Сестры Карамазовы

Андрей Шилов

Когда тихими вечерами снежинки, подобно глупым мотылькам, стучатся в окна домов, в одном из них гаснет свет, к разрисованному морозом стеклу подходит укутанная пледом взрослая девочка. За ее спиной потрескивает поленьями камин, друзья берут в руки бокалы, и согретая теплом человеческих сердец комната погружается в прошлое. Истории скользят по паркету, карабкаются по стенам, повисают на шторах. В такие вечера особенно остро чувствуется, что здесь кого-то очень не хватает.

Оглавление

Хачик Адамович подслушивает дождь

Подслушивать в полночь шепот дождя — что может быть прекрасней!? И наслаждаться спокойствием мира, и восхищаться небесной чистотою, и ощущать себя ребенком, свято ошибаясь, что после шести обязательно будет семь, а после семи…

Хачик Адамович подслушивал дождь, лежа на мокрой спокойной траве, примятой этим дождем, глядя на сладкий утренний туман, окутавший дальние дома аула, радуясь, что нет более войн за пространства, покрытые газом и нефтью, а есть войны за время, и он — один из тех, кто лежит в окопе и отнимает у прошлого клочок времени, ибо вспоминает былое.

«Я прорубил окно в небо, — думалось Хачику Адамовичу, — и пошел дождь, теперь я населю светлыми тенями прошлое моей страны и прославлю героев. Но дождь, подобно тому, как сегодня смывает мои следы, однажды смоет все.

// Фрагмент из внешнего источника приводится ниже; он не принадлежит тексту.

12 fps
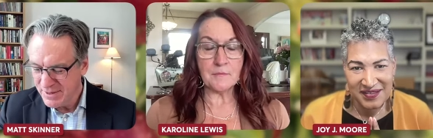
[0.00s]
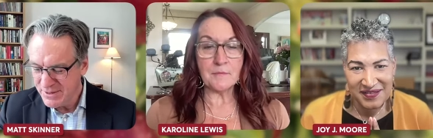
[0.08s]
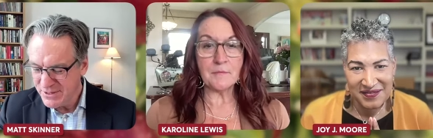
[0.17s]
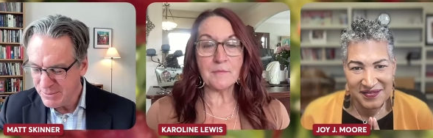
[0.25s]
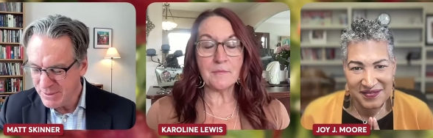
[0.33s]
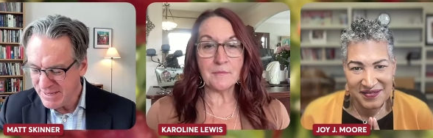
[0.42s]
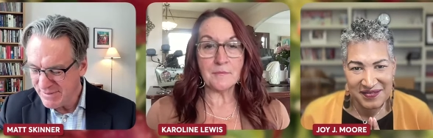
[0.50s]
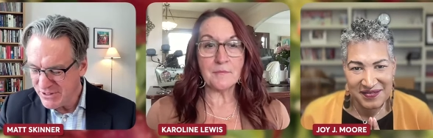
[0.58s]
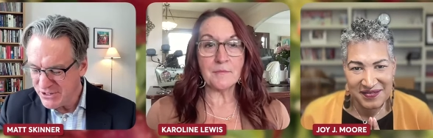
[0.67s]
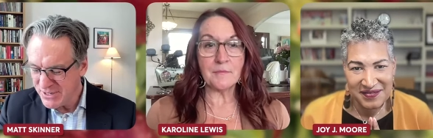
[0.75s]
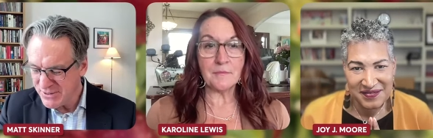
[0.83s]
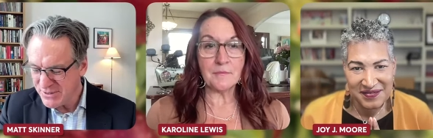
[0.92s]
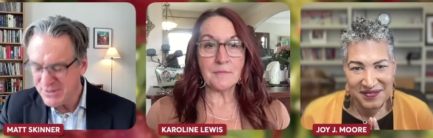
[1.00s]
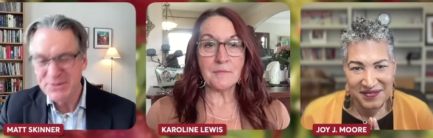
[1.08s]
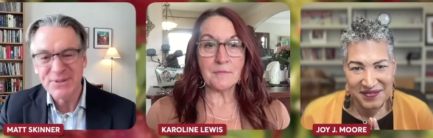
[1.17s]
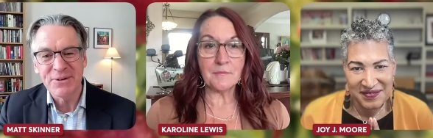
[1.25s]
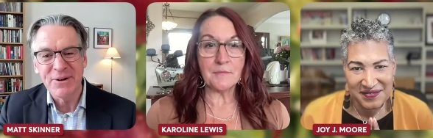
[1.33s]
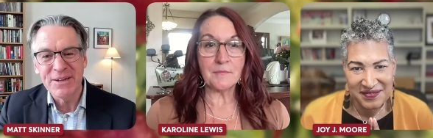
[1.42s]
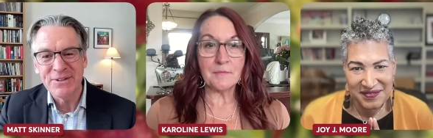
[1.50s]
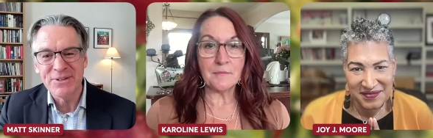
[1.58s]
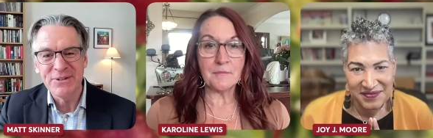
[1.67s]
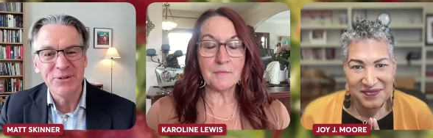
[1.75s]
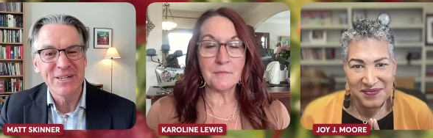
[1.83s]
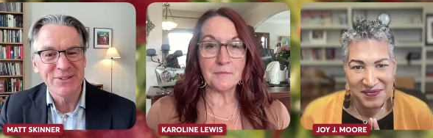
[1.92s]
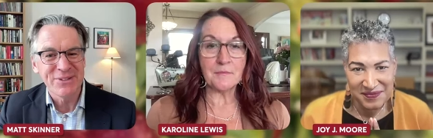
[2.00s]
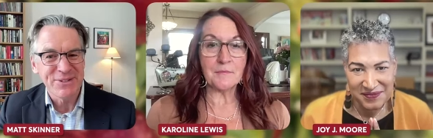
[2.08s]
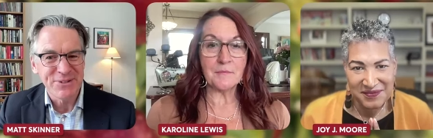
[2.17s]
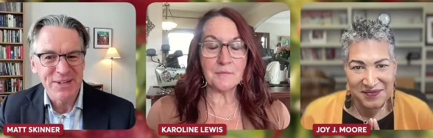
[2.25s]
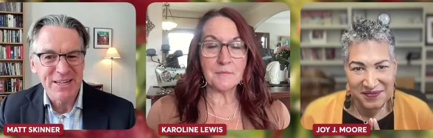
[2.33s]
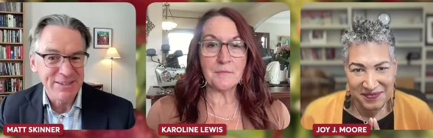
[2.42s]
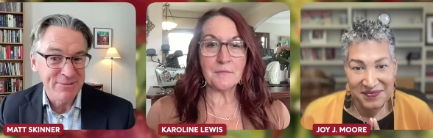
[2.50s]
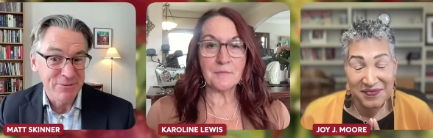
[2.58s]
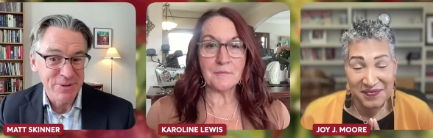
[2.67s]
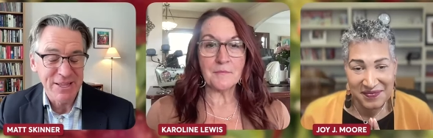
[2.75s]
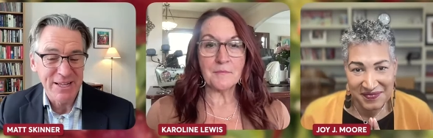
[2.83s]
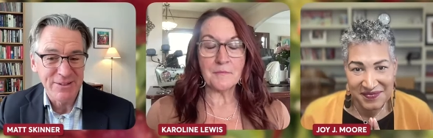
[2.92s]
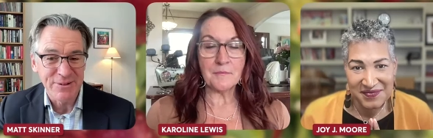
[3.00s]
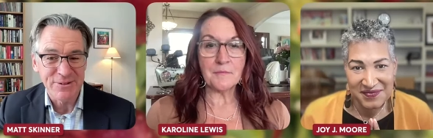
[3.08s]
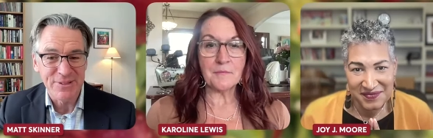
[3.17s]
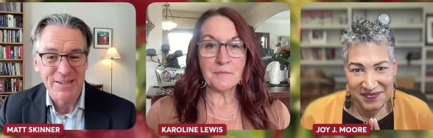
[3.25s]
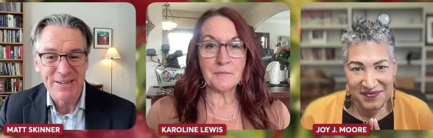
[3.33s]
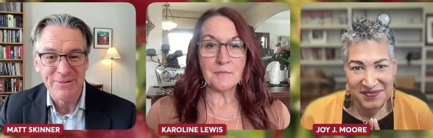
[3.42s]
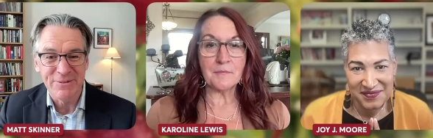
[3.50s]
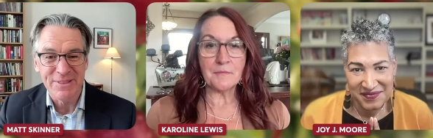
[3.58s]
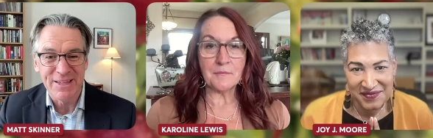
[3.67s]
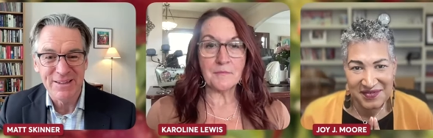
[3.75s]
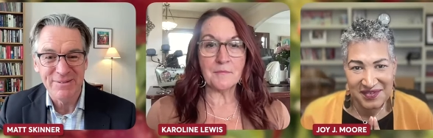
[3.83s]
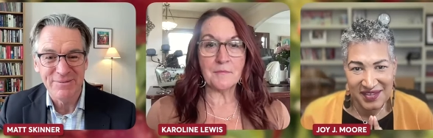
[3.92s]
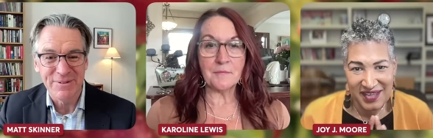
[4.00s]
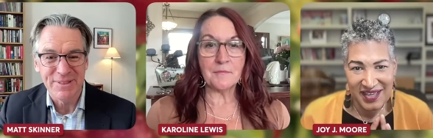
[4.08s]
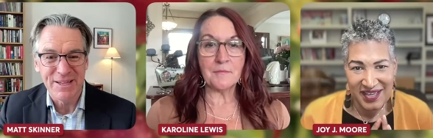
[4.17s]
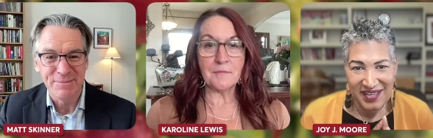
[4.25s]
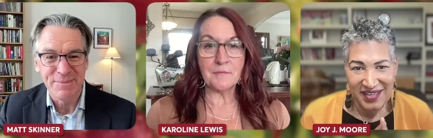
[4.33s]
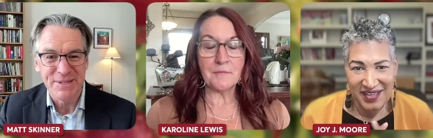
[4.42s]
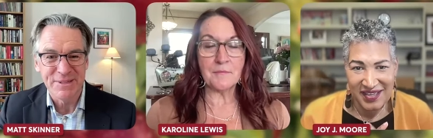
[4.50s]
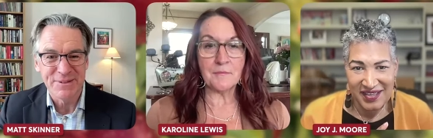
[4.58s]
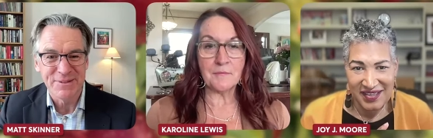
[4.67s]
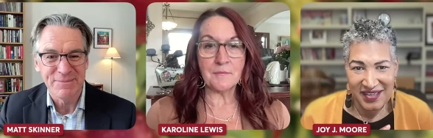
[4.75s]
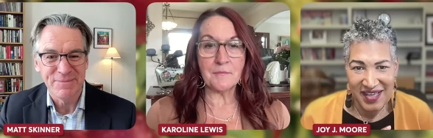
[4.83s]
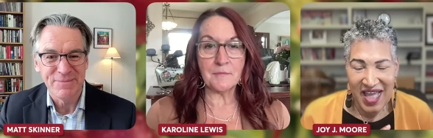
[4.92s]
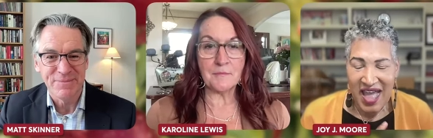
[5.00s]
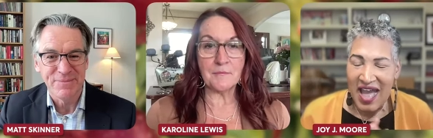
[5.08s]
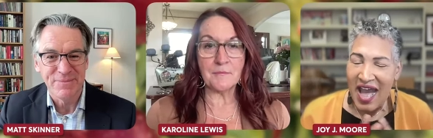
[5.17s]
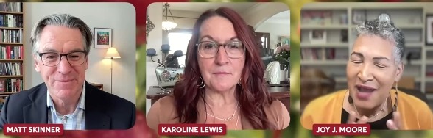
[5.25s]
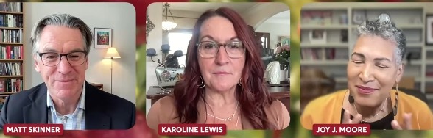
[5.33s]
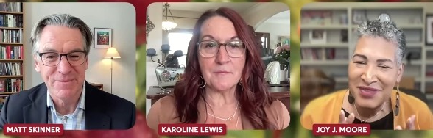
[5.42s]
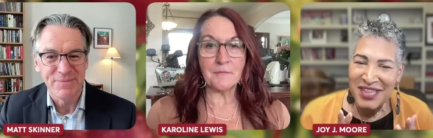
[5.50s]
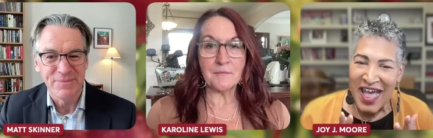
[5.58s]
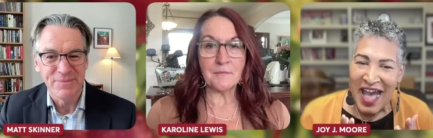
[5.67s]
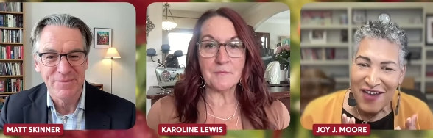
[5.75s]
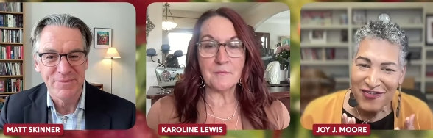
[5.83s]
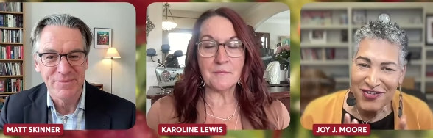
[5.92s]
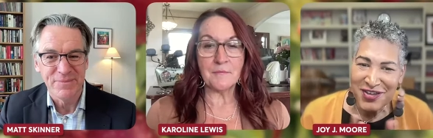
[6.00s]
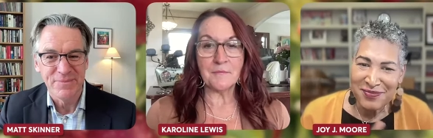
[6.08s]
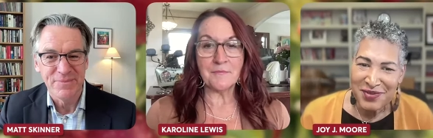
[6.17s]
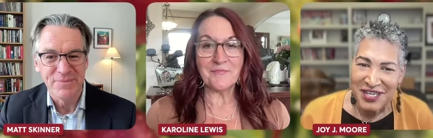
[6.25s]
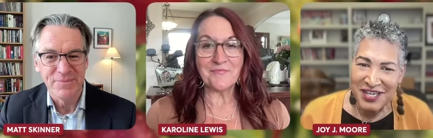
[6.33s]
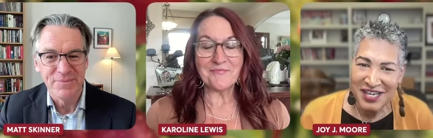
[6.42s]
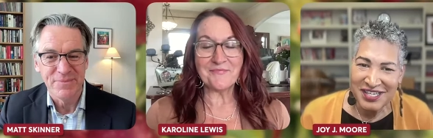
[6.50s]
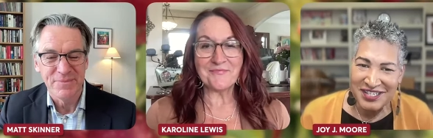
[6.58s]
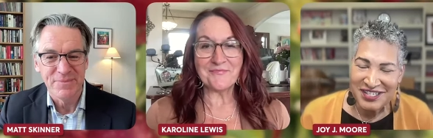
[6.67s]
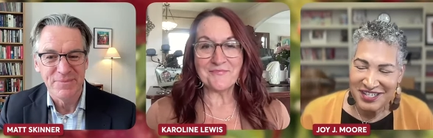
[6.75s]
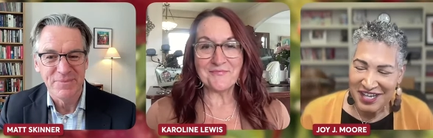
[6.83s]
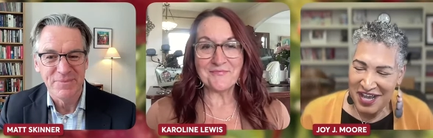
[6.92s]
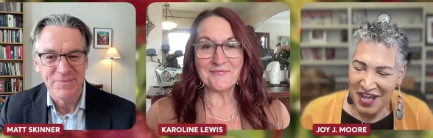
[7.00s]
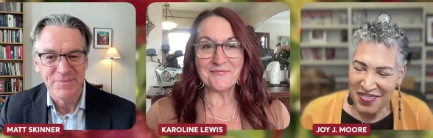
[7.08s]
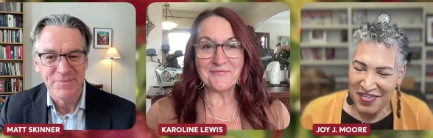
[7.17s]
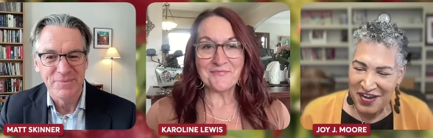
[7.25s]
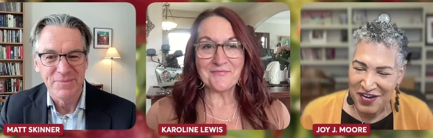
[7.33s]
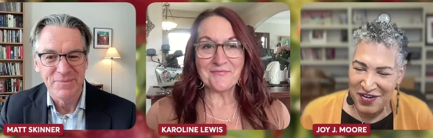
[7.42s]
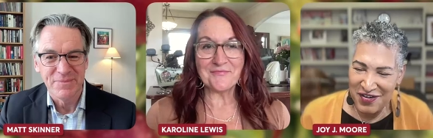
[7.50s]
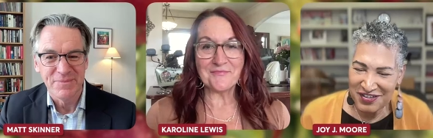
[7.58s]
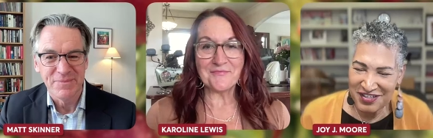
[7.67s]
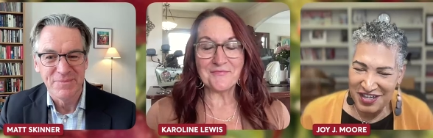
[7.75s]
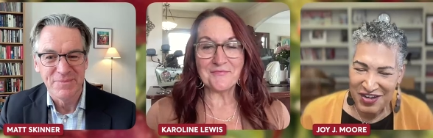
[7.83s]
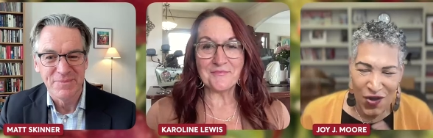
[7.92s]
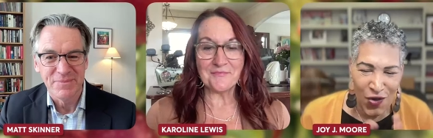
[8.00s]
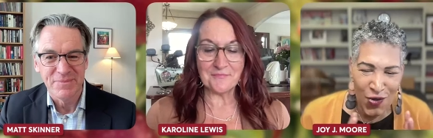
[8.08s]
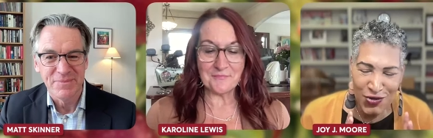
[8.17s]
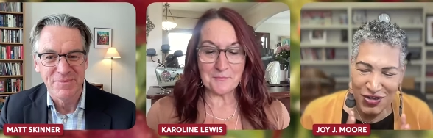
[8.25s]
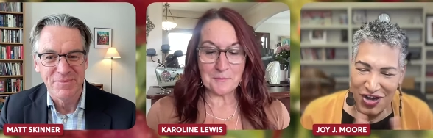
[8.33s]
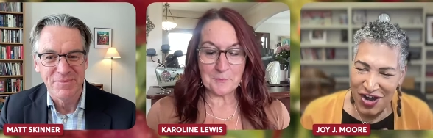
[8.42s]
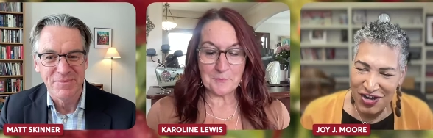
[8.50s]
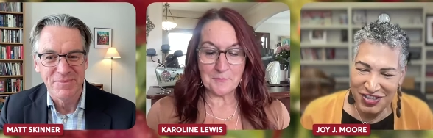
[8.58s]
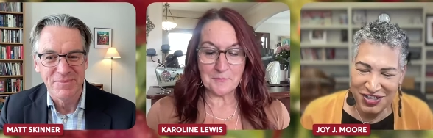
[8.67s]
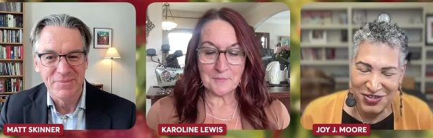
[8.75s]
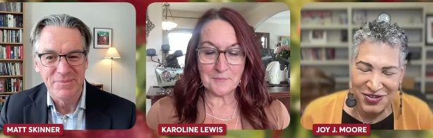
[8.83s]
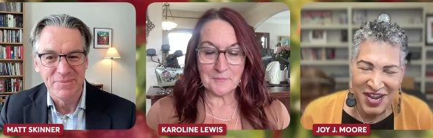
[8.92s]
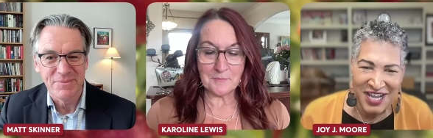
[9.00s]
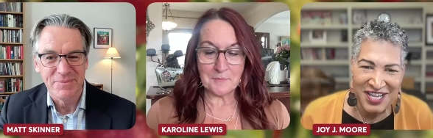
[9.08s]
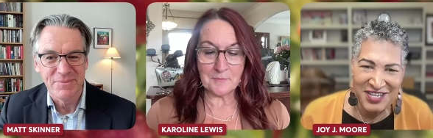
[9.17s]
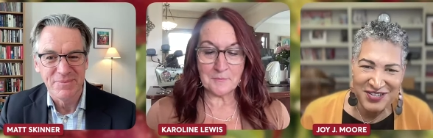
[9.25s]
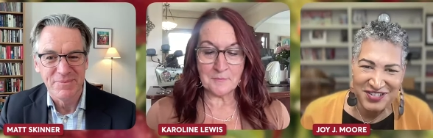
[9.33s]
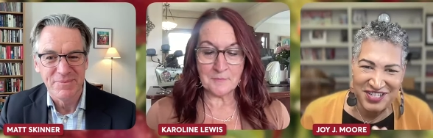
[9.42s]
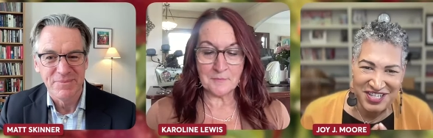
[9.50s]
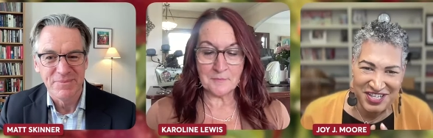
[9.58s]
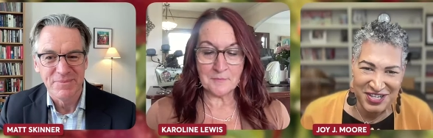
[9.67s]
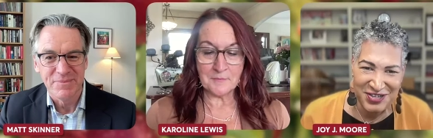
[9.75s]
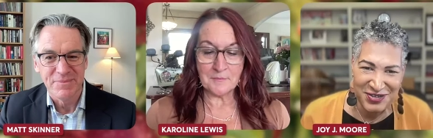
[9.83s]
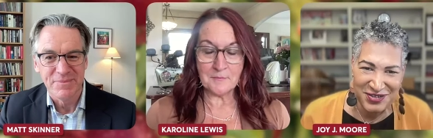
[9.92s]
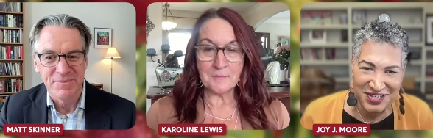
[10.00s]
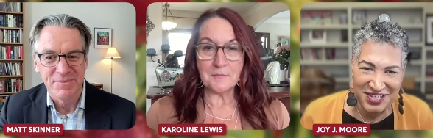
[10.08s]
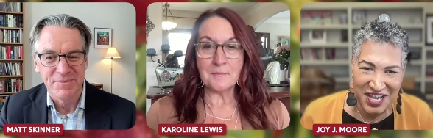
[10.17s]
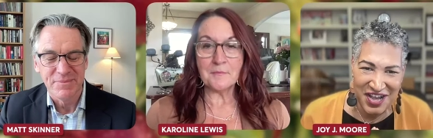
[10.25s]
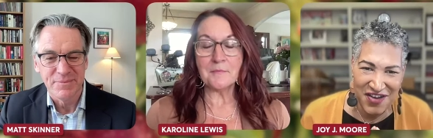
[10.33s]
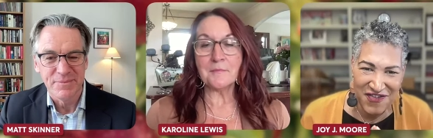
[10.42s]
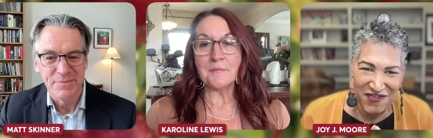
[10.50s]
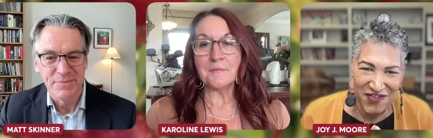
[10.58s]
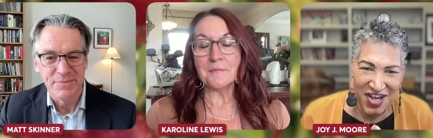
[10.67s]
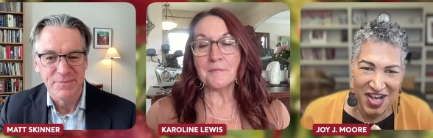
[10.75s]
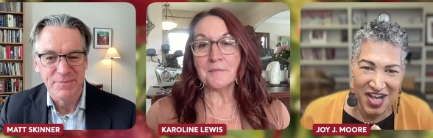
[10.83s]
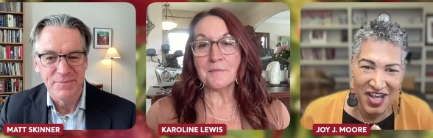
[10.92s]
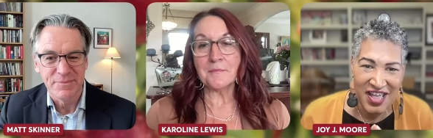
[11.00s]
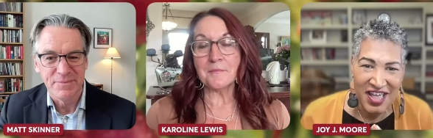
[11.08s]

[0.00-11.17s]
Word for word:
Speaker 1: to believe that Jesus is the Christ, and who gets to decide even what that looks like or what that, what that means?
Speaker 2: I'm laughing because uh, there's an old cartoon I used to use of uh,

Как жаль»…

Хачику Адамовичу увиделась дивная даль, где добрая часть человечества радовалась Первомаю, а гимн великой Советской страны, подслушанный Александровым у Шумана, звучал в унисон дождю, сливаясь в единое целое, прославляя нерушимое свободное Отечество, где матросы-подводники строились на плацу перед грозным плаванием, и их новая субмарина сверкала на солнце всеми цветами радуги, — Боже, храни подводников!

Ему показалось, что сквозь мягкую капель он слышит плач ребенка; голос был глух, и ребенок вскоре затих, убаюканный матерью; уснула Сербия, Эстония, Чечня, и Хорватия погрузилась в сон, навсегда забыв о картечи, языке межнационального общения, — Боже, храни Хорватию!

Если бы не было дождя, Хачик Адамович непременно подслушивал бы ветер, и ветер принес бы ему долгожданную весть о том, что нет больше границ ни у жизни, ни у смерти, и за большим семейным столом собрались все, кому он дорог, и все, дорогие ему; ветер сообщил бы, что его ждут, что пора возвращаться, что нет больше границ… Если б он подслушивал ветер.

Но Хачик Адамович подслушивал дождь, и чудилась ему древняя земля, где в едином приветственном возгласе Палестина слилась с могучим Израилем, где праведники шли друг к другу, вениками обметая путь пред собой, дабы не примять мокрой травы и не растоптать сандалиями бессловесных, беззлобных, безобидных насекомых; земля, где грешники стали праведниками, а праведники стали Богами, — Боги, храните кузнечиков!

Сквозь пелену грибного дождя доносились до Хачика Адамовича счастливые крики НЕвзорвавшихся в Пятигорске, Назрани, Махачкале, Ростове, Волгограде, Минске, Воронеже, Риге, Урус-Мартане, долетали до него негромкие слезы радости НЕумерших от СПИДа, НЕраненых в Ираке и Тушино, НЕзаваленных арматурой и стеклами в Москве; он видел лица НЕутонувших и улыбался НЕдошедшим, — Боже, храни всех сбившихся с пути!

Хачику Адамовичу вновь казалось, что он подслушивает дождь, но не было больше Хачика Адамовича.

Тяжелый дождь — уже не грибной — бил все сильней и сильней по выжженной земле, по опустевшим деревням и мертвым городам, по колокольням отринутых церквей, по каменным крестам Пруссии и сосновым гробам, отвергнутым русским черноземом. Тяжелый дождь колотил по Армении, и казалось дождю, что это он подслушивает Хачика Адамовича, который в детстве мечтал стать космонавтом, который вчера скулил подстреленным волком, которому сегодня кровь застилала глаза, которого больше не было…

Дождю это только казалось, потому что и дождя уже больше не было.